Gewalt zu Hause keine Privatangelegenheit mehr

Das Gesetz klassifiziert Gewalt innerhalb der Familie nicht mehr als Privatangelegenheit ab, sondern behandelt sie als einen Straftatbestand, dessen Bestrafung im Interesse der gesamten Gesellschaft liegt. Die eigenen vier Wände werden nicht länger als rechtsfreier Raum behandelt, in dem "das Familienoberhaupt" schalten und walten kann, wie es ihm gerade in den Sinn kommt. Was in weiten Kreisen nach wie vor als Kavaliersdelikt betrachtet wird, fällt längst in den Bereich der Kriminalität: Es beginnt bei Körperverletzung wie zum Beispiel einer Ohrfeige, und reicht über Nötigungen wie "Wenn du nicht mit mir schläfst, kriegst du kein Haushaltsgeld!" oder "Ich schicke dich zurück ins Ausland!" bis zur Bedrohung: "Ich bring dich um!" mit dem Messer in der Hand.

In all diesen Fällen ist durch das Gewaltschutzgesetz der Handlungsspielraum von Polizei und Amtsgericht enorm vergrößert worden. Schneider: "Konnten wir früher höchstens den randalierenden Mann auf die Wache mitnehmen und mussten ihn morgens wieder nach Hause entlassen, wo die Gewalt ihre Fortsetzung fand, so werden heute weitreichendere Maßnahmen ergriffen." Der Schlüssel wird dem Täter weggenommen und vom Amtsgericht ohne Zeitverzögerung ein so genannter Platzverweis ausgesprochen, was für den Mann bedeutet, dass er sich eine neue Bleibe suchen muss.

Auch die weit verbreitete Unsitte, Frau und Kindern in der Nähe des Hauses aufzulauern oder sie telefonisch zu belästigen, führt für den Mann inzwischen zu empfindlichen Konsequenzen. Die Verletzung von Schutzanordnungen, die von den Gerichten schriftlich ausgesprochen wurden, kann mit einer Freiheitsstrafe bis zu einem Jahr geahndet werden.
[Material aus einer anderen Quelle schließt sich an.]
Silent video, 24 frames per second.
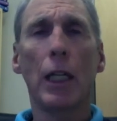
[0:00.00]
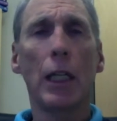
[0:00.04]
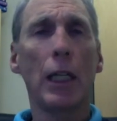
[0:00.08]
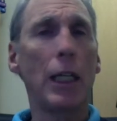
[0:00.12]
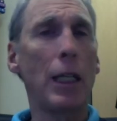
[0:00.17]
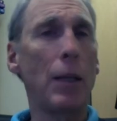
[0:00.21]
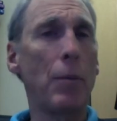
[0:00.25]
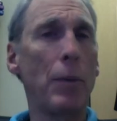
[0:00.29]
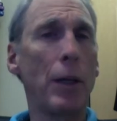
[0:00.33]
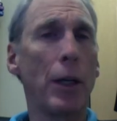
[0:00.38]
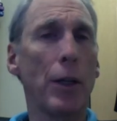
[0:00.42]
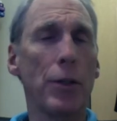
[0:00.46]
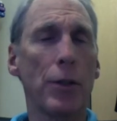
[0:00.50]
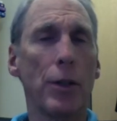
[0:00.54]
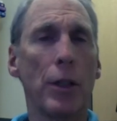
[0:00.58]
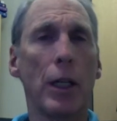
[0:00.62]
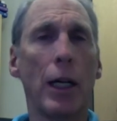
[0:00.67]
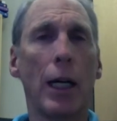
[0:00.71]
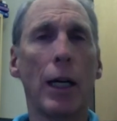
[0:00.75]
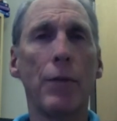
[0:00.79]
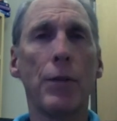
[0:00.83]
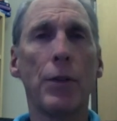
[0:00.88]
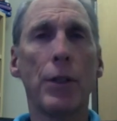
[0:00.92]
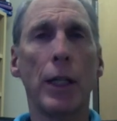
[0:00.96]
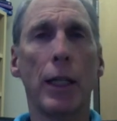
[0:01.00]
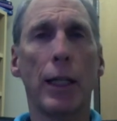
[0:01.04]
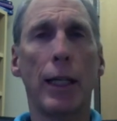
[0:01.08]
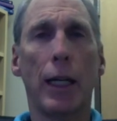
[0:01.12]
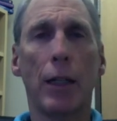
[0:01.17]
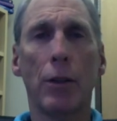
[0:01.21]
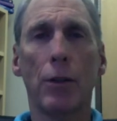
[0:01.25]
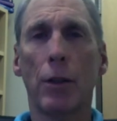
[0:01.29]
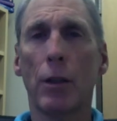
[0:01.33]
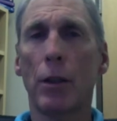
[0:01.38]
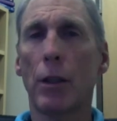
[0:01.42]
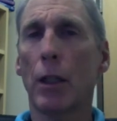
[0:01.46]
emails that I've sent
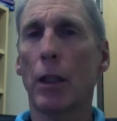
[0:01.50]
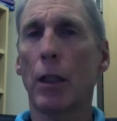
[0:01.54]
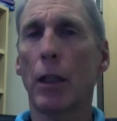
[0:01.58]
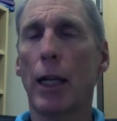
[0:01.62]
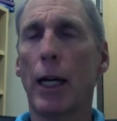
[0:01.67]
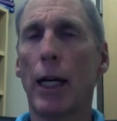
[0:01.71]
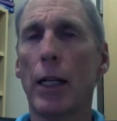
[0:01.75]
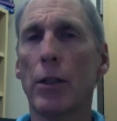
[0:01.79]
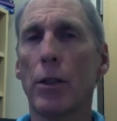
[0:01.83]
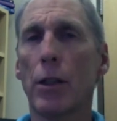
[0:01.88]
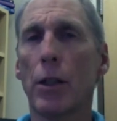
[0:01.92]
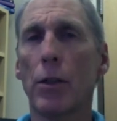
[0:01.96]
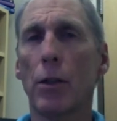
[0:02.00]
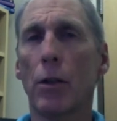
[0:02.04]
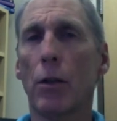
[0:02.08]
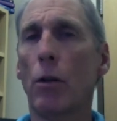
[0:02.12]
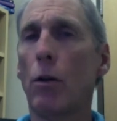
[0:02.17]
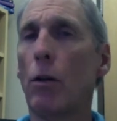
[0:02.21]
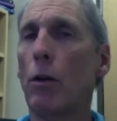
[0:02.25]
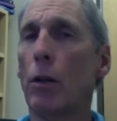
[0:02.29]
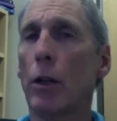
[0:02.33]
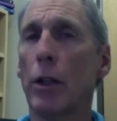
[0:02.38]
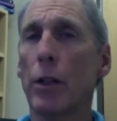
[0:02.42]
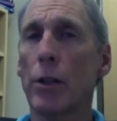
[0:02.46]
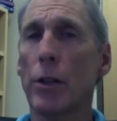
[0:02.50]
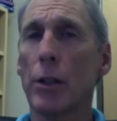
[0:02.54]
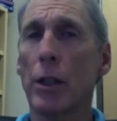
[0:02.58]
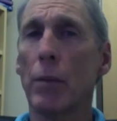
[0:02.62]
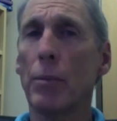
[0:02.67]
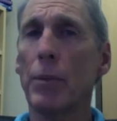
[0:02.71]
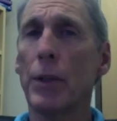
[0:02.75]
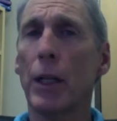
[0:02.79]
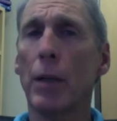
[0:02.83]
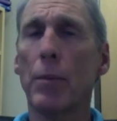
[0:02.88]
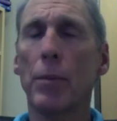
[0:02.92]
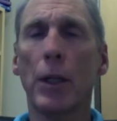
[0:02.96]
out to the class as a whole, because
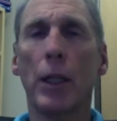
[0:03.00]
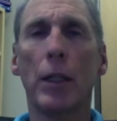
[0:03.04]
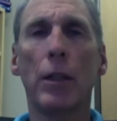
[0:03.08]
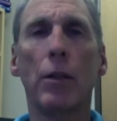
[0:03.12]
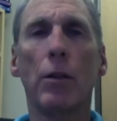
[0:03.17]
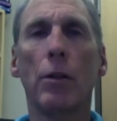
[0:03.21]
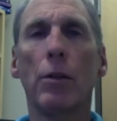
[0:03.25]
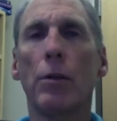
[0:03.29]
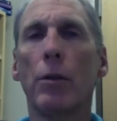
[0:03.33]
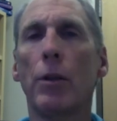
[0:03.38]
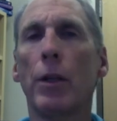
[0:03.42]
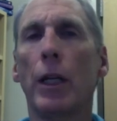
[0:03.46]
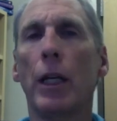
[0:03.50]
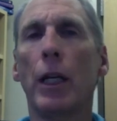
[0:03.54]
sometimes I don't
Für die Opfer bedeuten diese Maßnahmen ein Aufatmen und gewonnene Zeit, die sie dazu nutzen können, sich über die Möglichkeiten des Gewaltschutzgesetzes zu informieren und sie, wenn nötig, anzuwenden.

Der "Regionale Runde Tisch" bleibt allerdings beim Thema Gewalt gegen Frauen nicht stehen. Beim Treffen in der vergangenen Woche ging es um das Thema Kinder. Denn selbst, wenn der Vater "nur" die Mutter quält, schafft das Klima der Angst eine Situation, die für die sie kaum zu bewältigen ist.

Die Nummer des Opfertelefons: 0160/97856155. Sollte eine Frau trotzdem vorübergehend eine andere Bleibe brauchen, hilft auch weiterhin das Frauenhaus Trier: 0651/74444. Wer die Nummern im Notfall nicht parat hat, erfährt sie bei der Notrufnummer 110.